▶ **Brief**
Keep the pictures out of the copy and print all the entries below exactly.

Dataset entries:
━━━
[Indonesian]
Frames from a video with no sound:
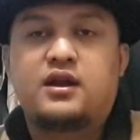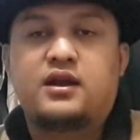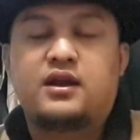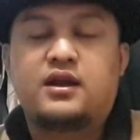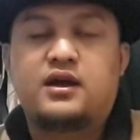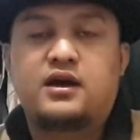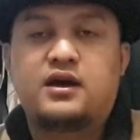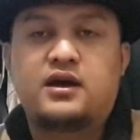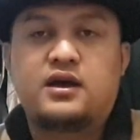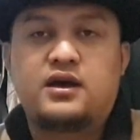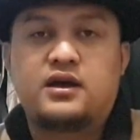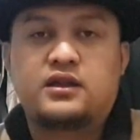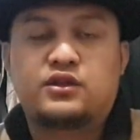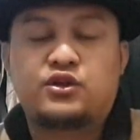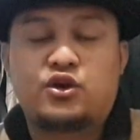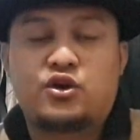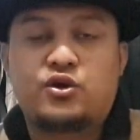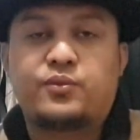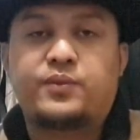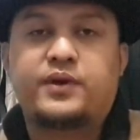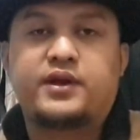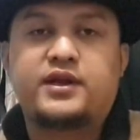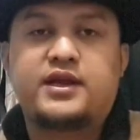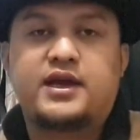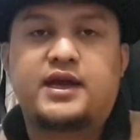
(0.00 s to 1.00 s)
uh,
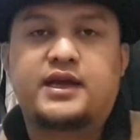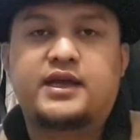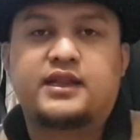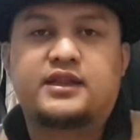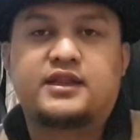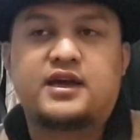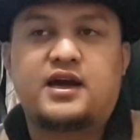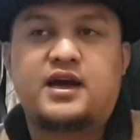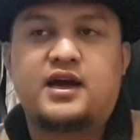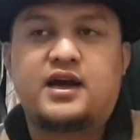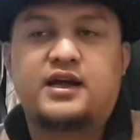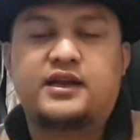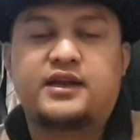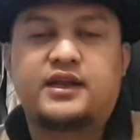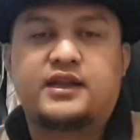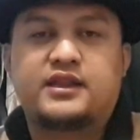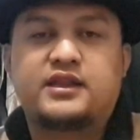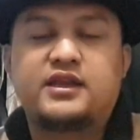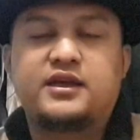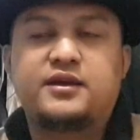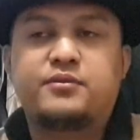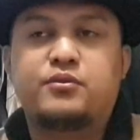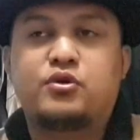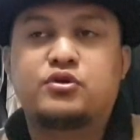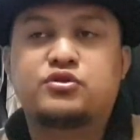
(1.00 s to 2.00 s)
Tokopedia kita
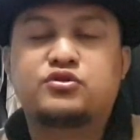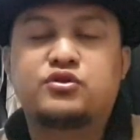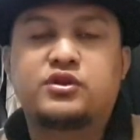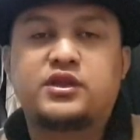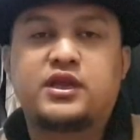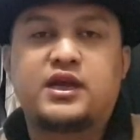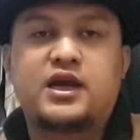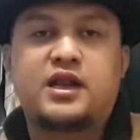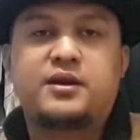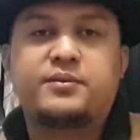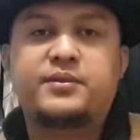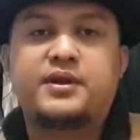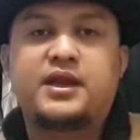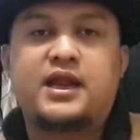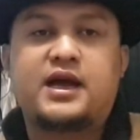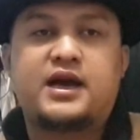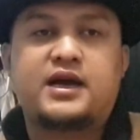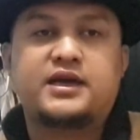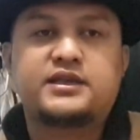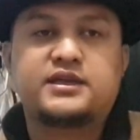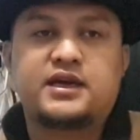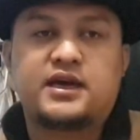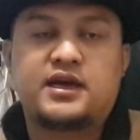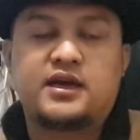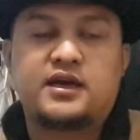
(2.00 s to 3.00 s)
nanti bosku tinggal bilang
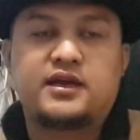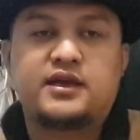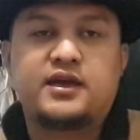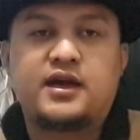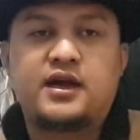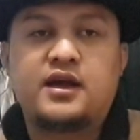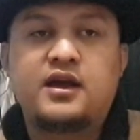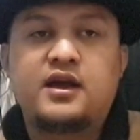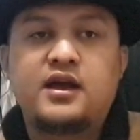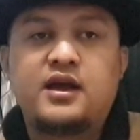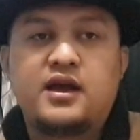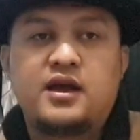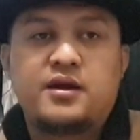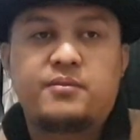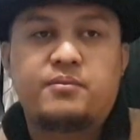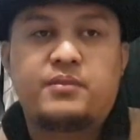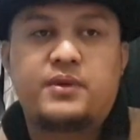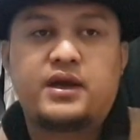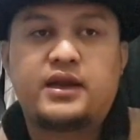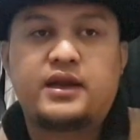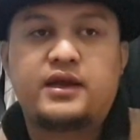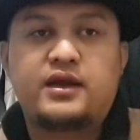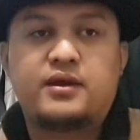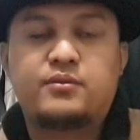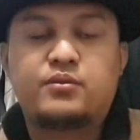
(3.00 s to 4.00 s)
aja ya
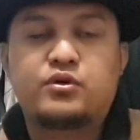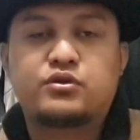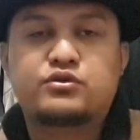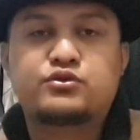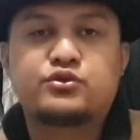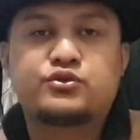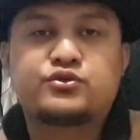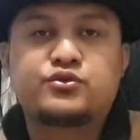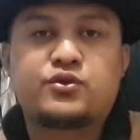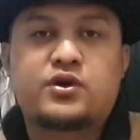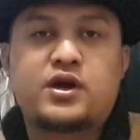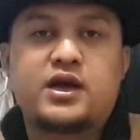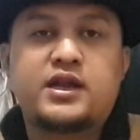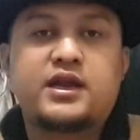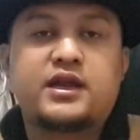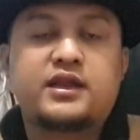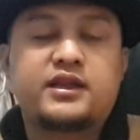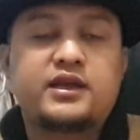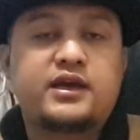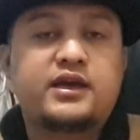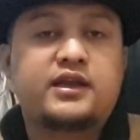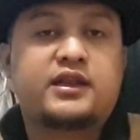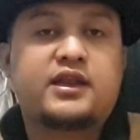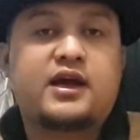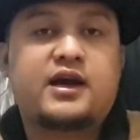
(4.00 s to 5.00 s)
mana yang bosku suka nanti
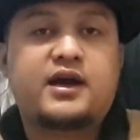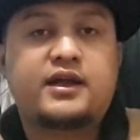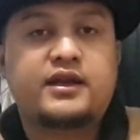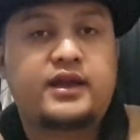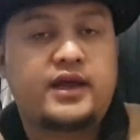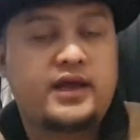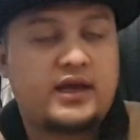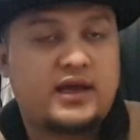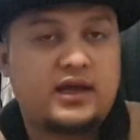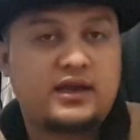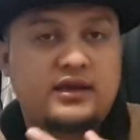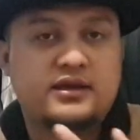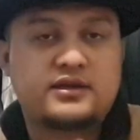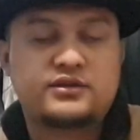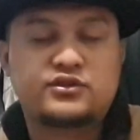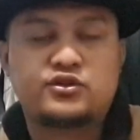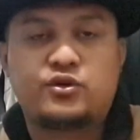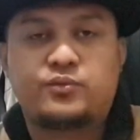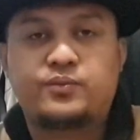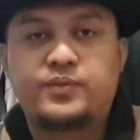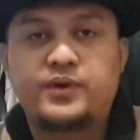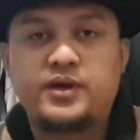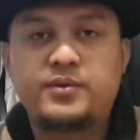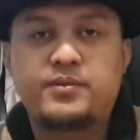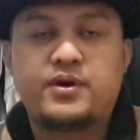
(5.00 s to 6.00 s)
kita akan naikkan ke
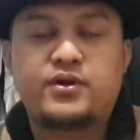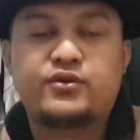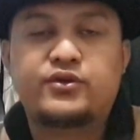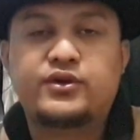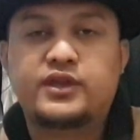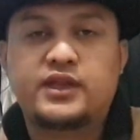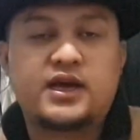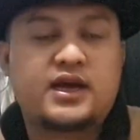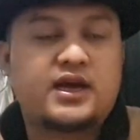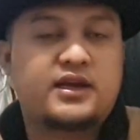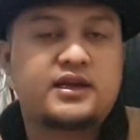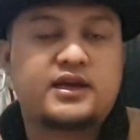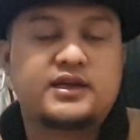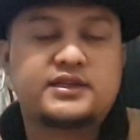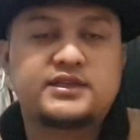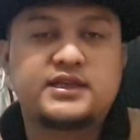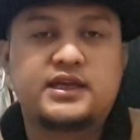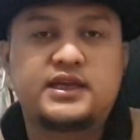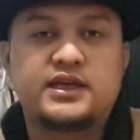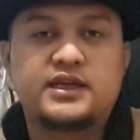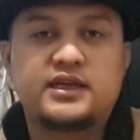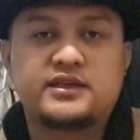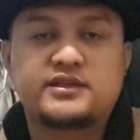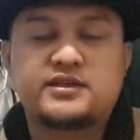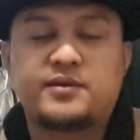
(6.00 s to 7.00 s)
Shopee baru kita akan kasih
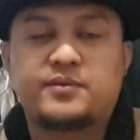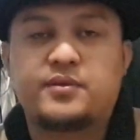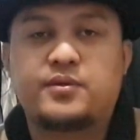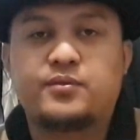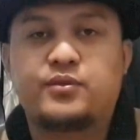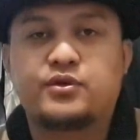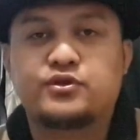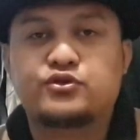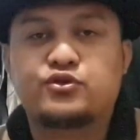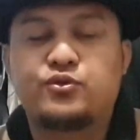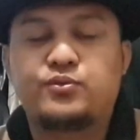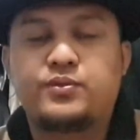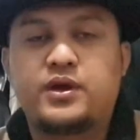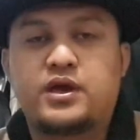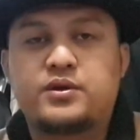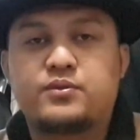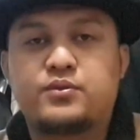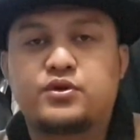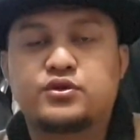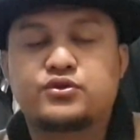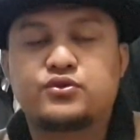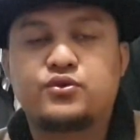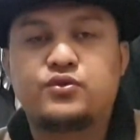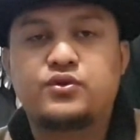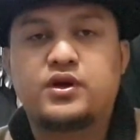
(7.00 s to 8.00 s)
linknya sama bosku biar
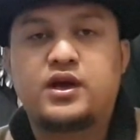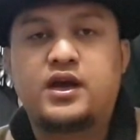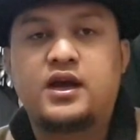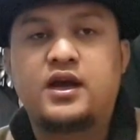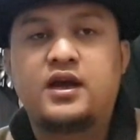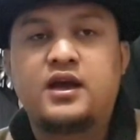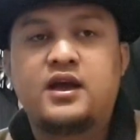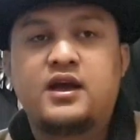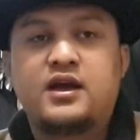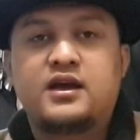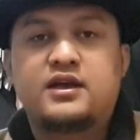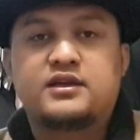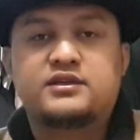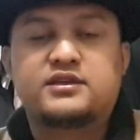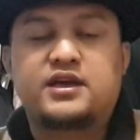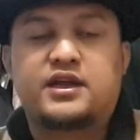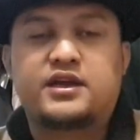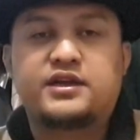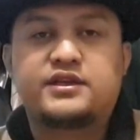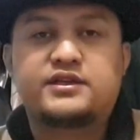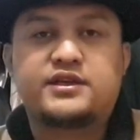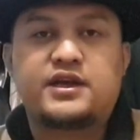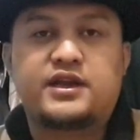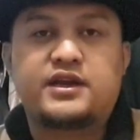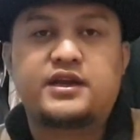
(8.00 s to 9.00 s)
bosku nggak
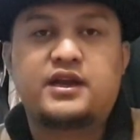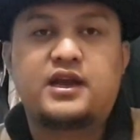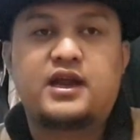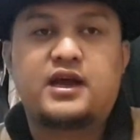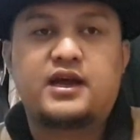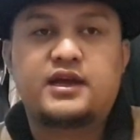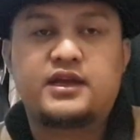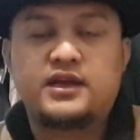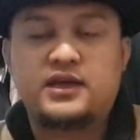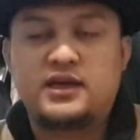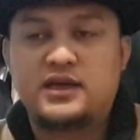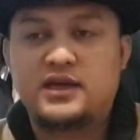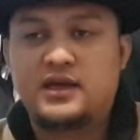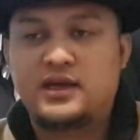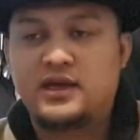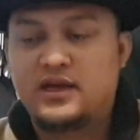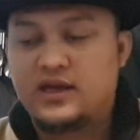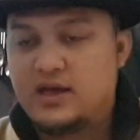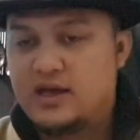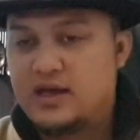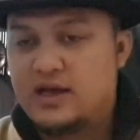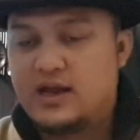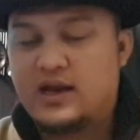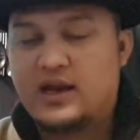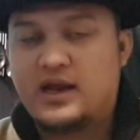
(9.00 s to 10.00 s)
cari-cari lagi
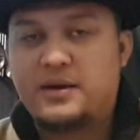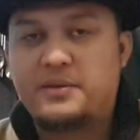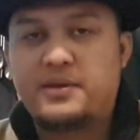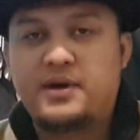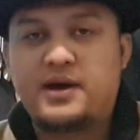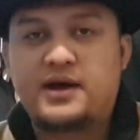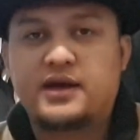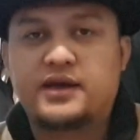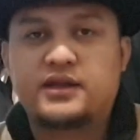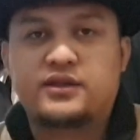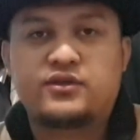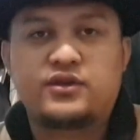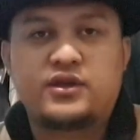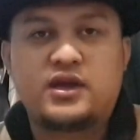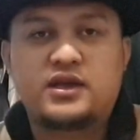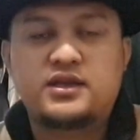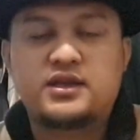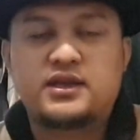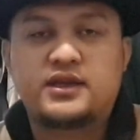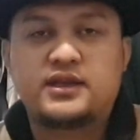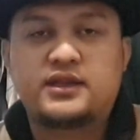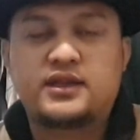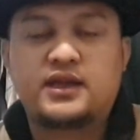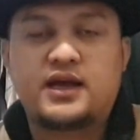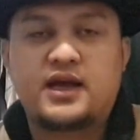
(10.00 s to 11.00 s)
lama gitu ya
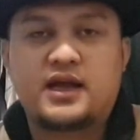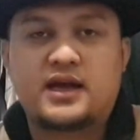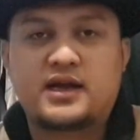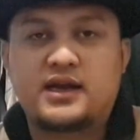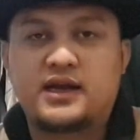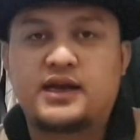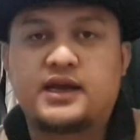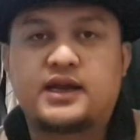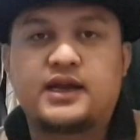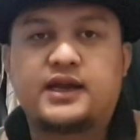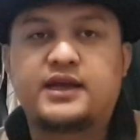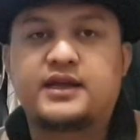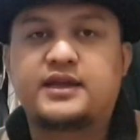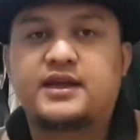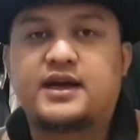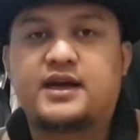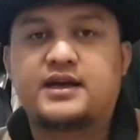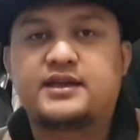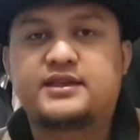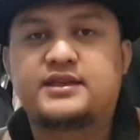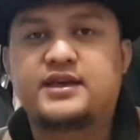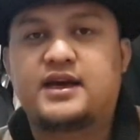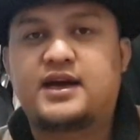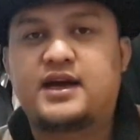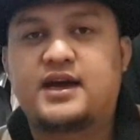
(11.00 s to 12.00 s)
jadi tinggal klik linknya
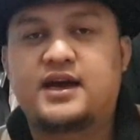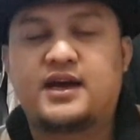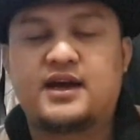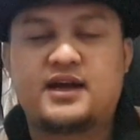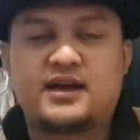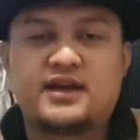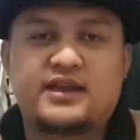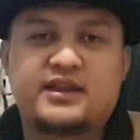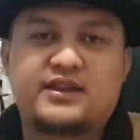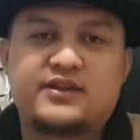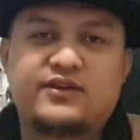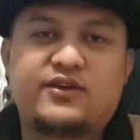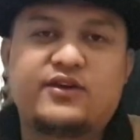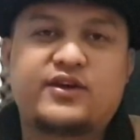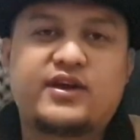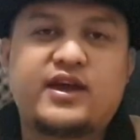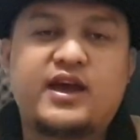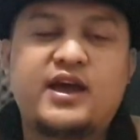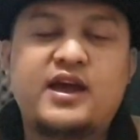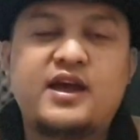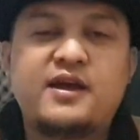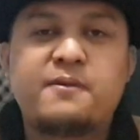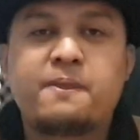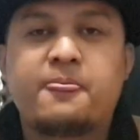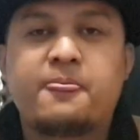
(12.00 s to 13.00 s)
aja gitu oke okay?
━━━
▶ **Solution**
[Indonesian]
Frames from a video with no sound:
(0.00 s to 1.00 s)
uh,
(1.00 s to 2.00 s)
Tokopedia kita
(2.00 s to 3.00 s)
nanti bosku tinggal bilang
(3.00 s to 4.00 s)
aja ya
(4.00 s to 5.00 s)
mana yang bosku suka nanti
(5.00 s to 6.00 s)
kita akan naikkan ke
(6.00 s to 7.00 s)
Shopee baru kita akan kasih
(7.00 s to 8.00 s)
linknya sama bosku biar
(8.00 s to 9.00 s)
bosku nggak
(9.00 s to 10.00 s)
cari-cari lagi
(10.00 s to 11.00 s)
lama gitu ya
(11.00 s to 12.00 s)
jadi tinggal klik linknya
(12.00 s to 13.00 s)
aja gitu oke okay?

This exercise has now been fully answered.